Copy each line below exactly as it appears. Pictures are to be omitted.

━━━━━━━━━━

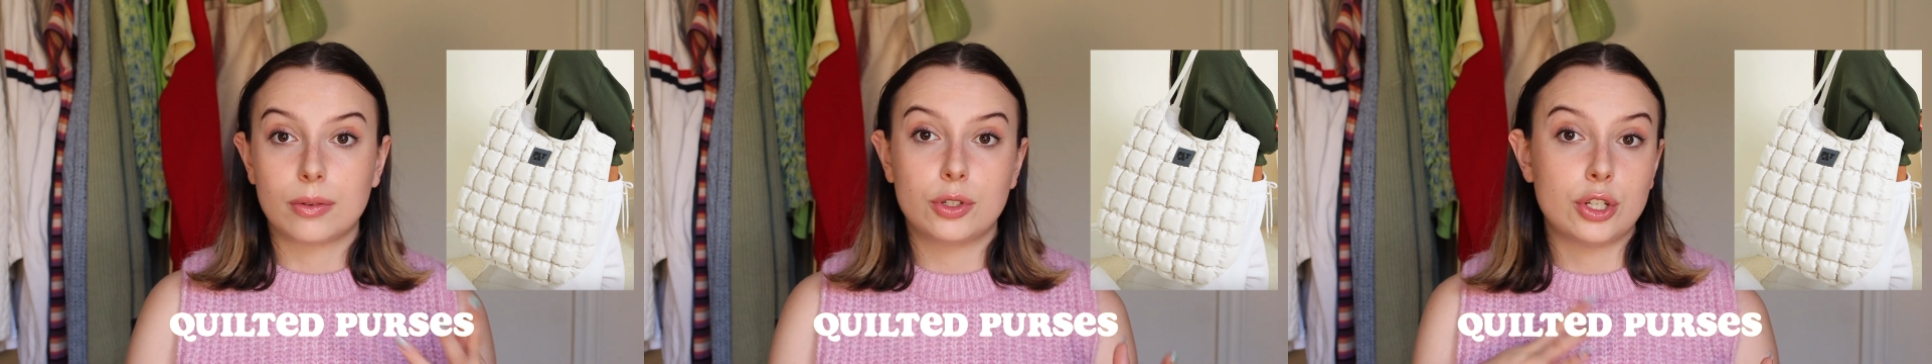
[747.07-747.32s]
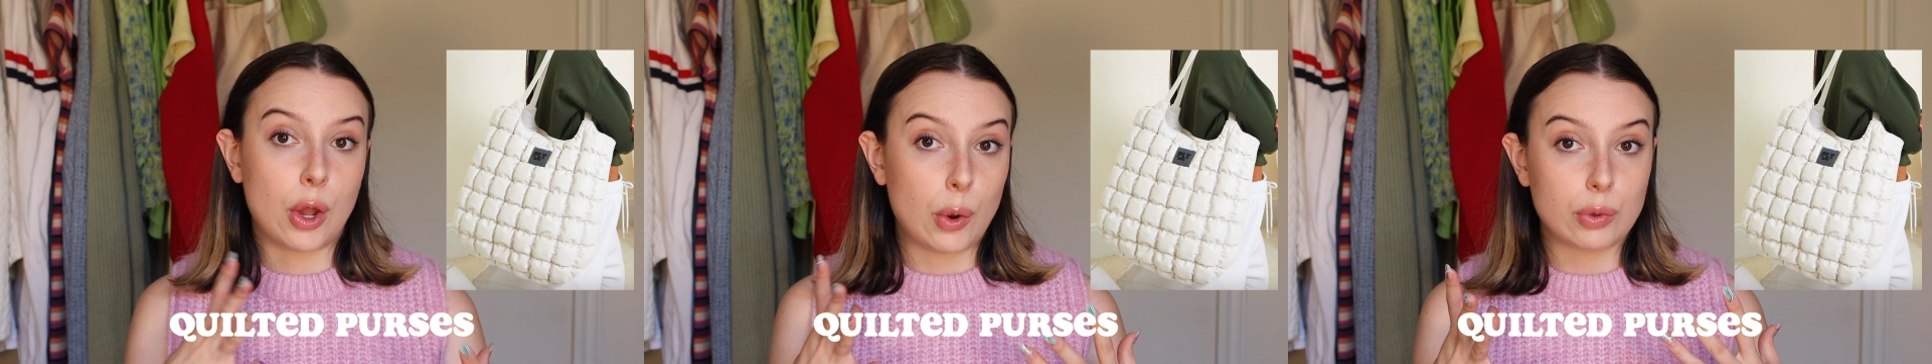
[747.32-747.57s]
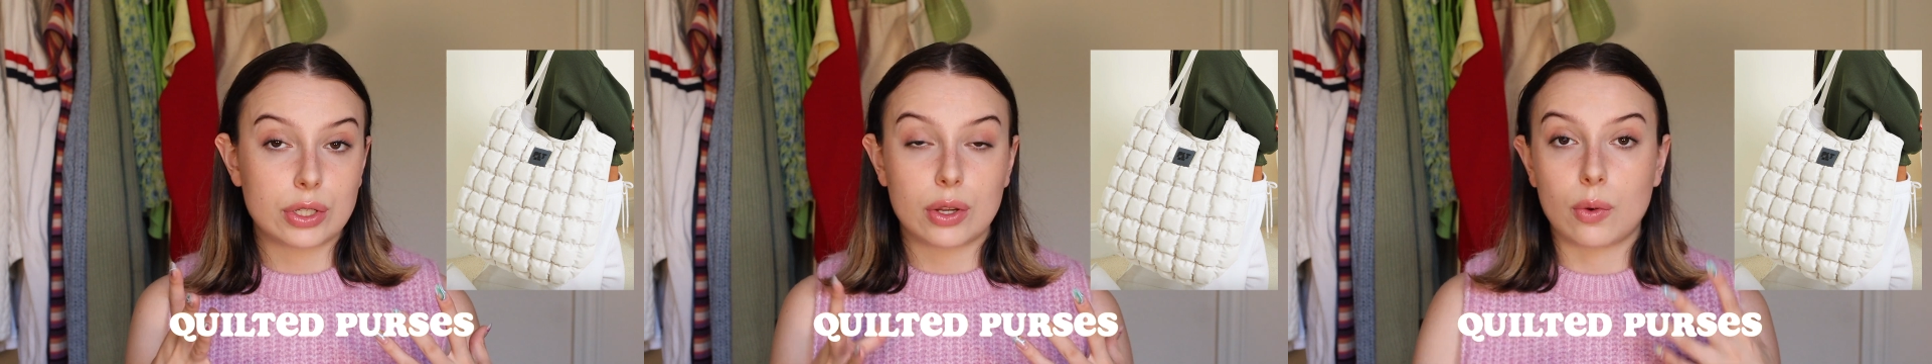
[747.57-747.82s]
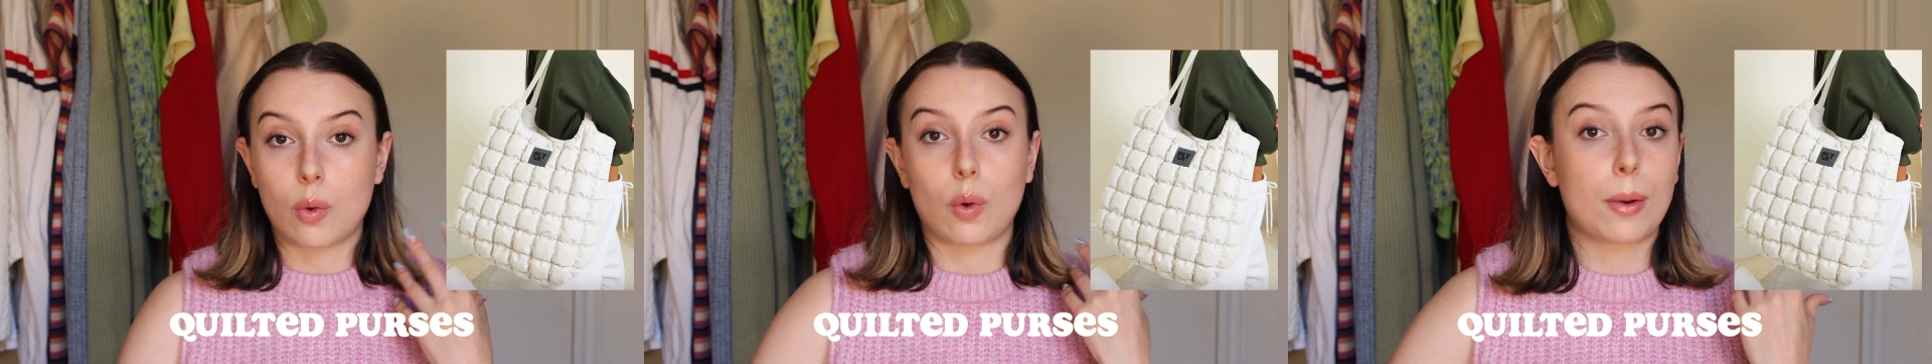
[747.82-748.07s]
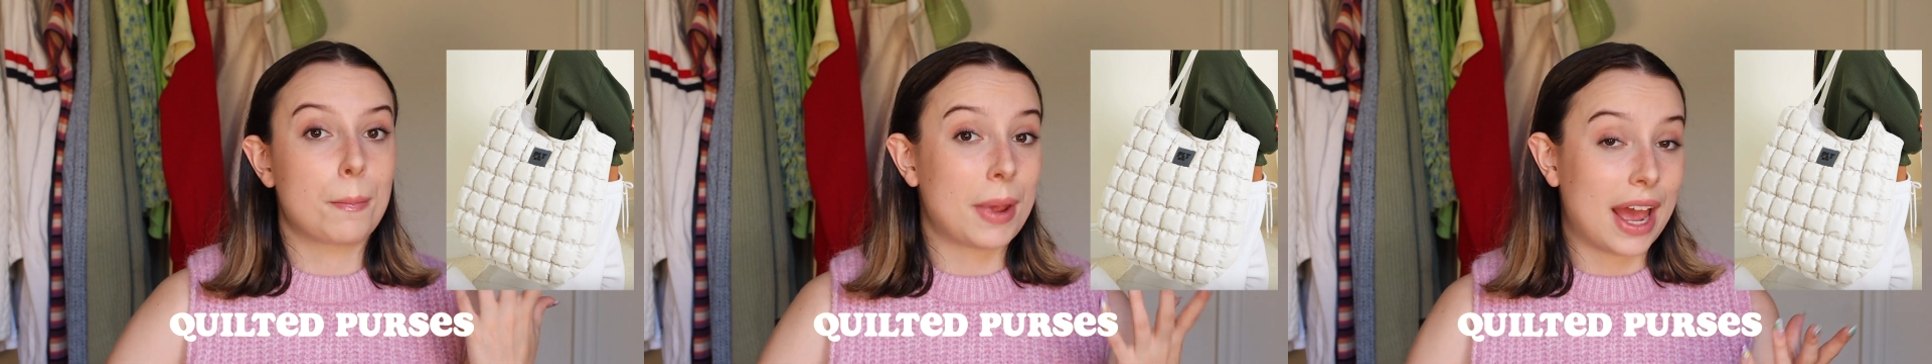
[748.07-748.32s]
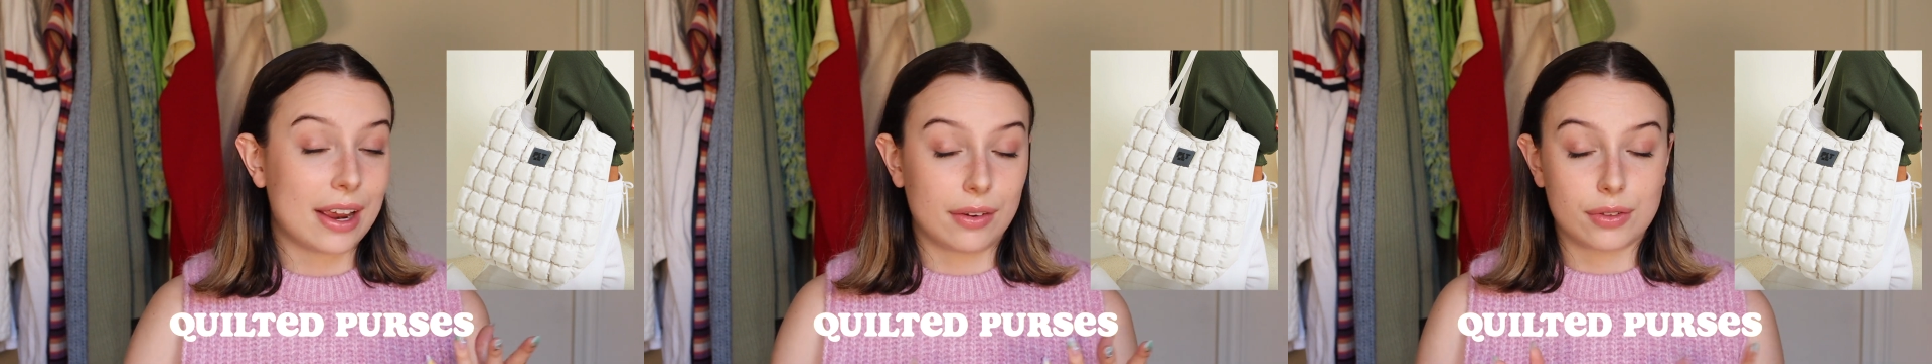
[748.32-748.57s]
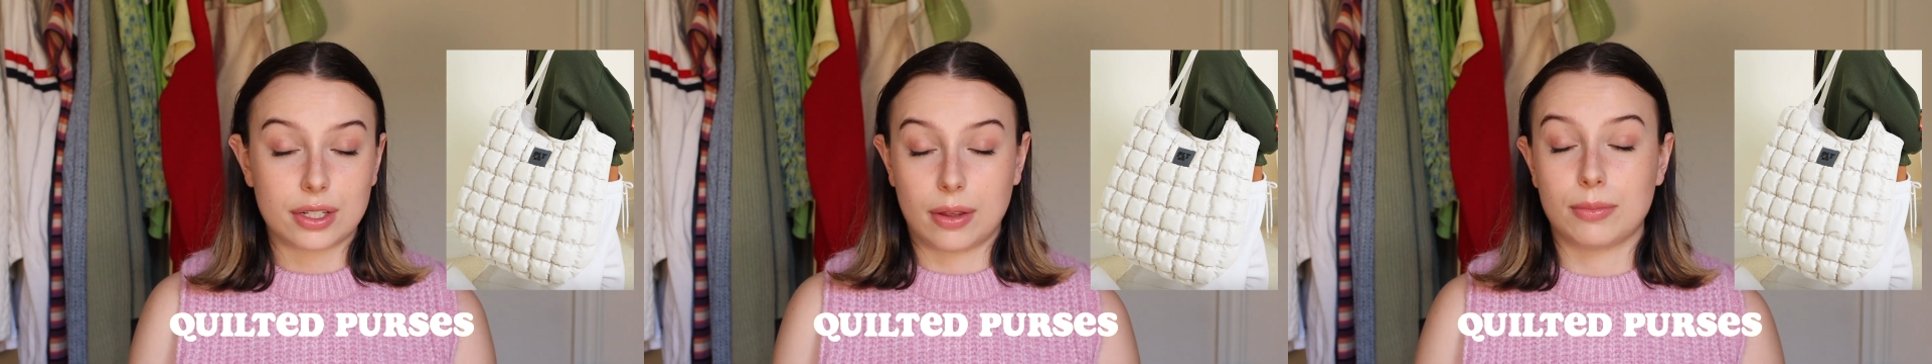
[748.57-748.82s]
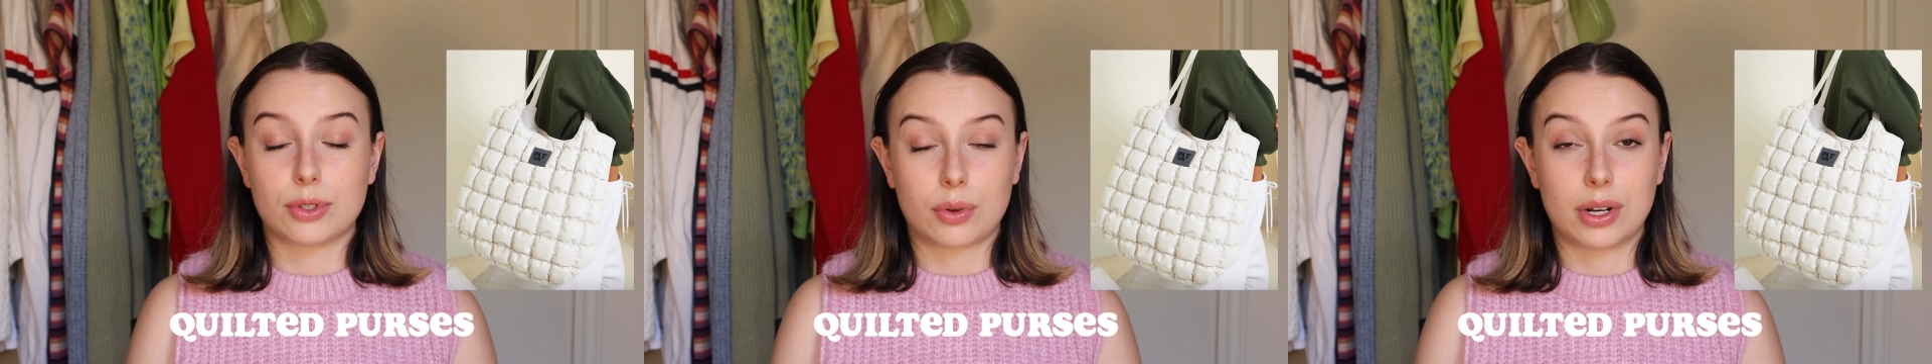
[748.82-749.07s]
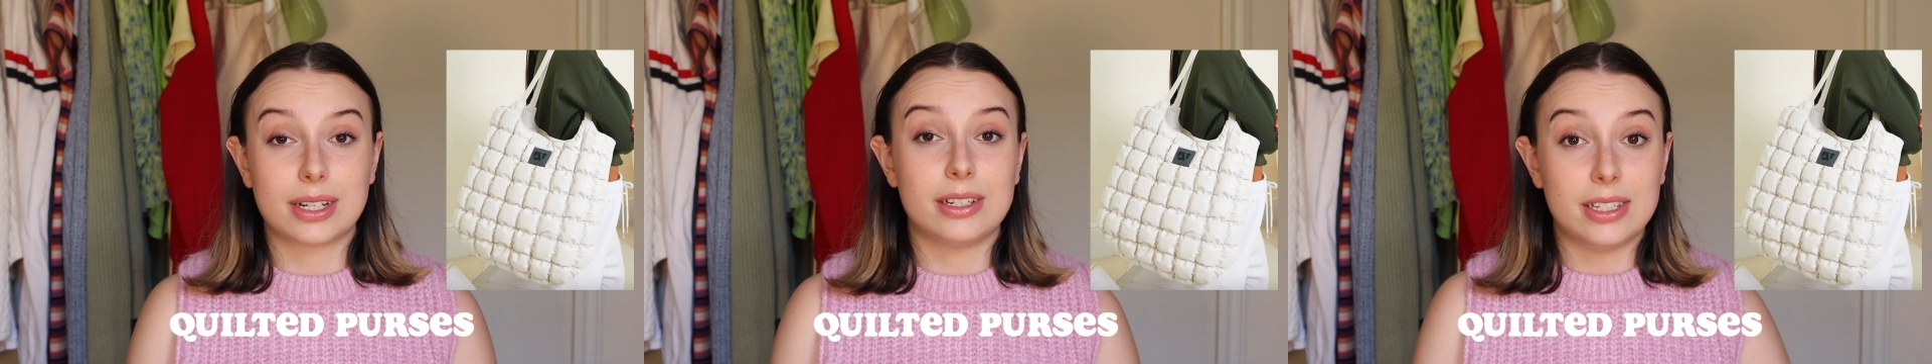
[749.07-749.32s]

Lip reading: tote or bag of some sort,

━━━━━━━━━━

OUTPUT FOR THIS TASK
[747.07-747.32s]
[747.32-747.57s]
[747.57-747.82s]
[747.82-748.07s]
[748.07-748.32s]
[748.32-748.57s]
[748.57-748.82s]
[748.82-749.07s]
[749.07-749.32s]

Lip reading: tote or bag of some sort,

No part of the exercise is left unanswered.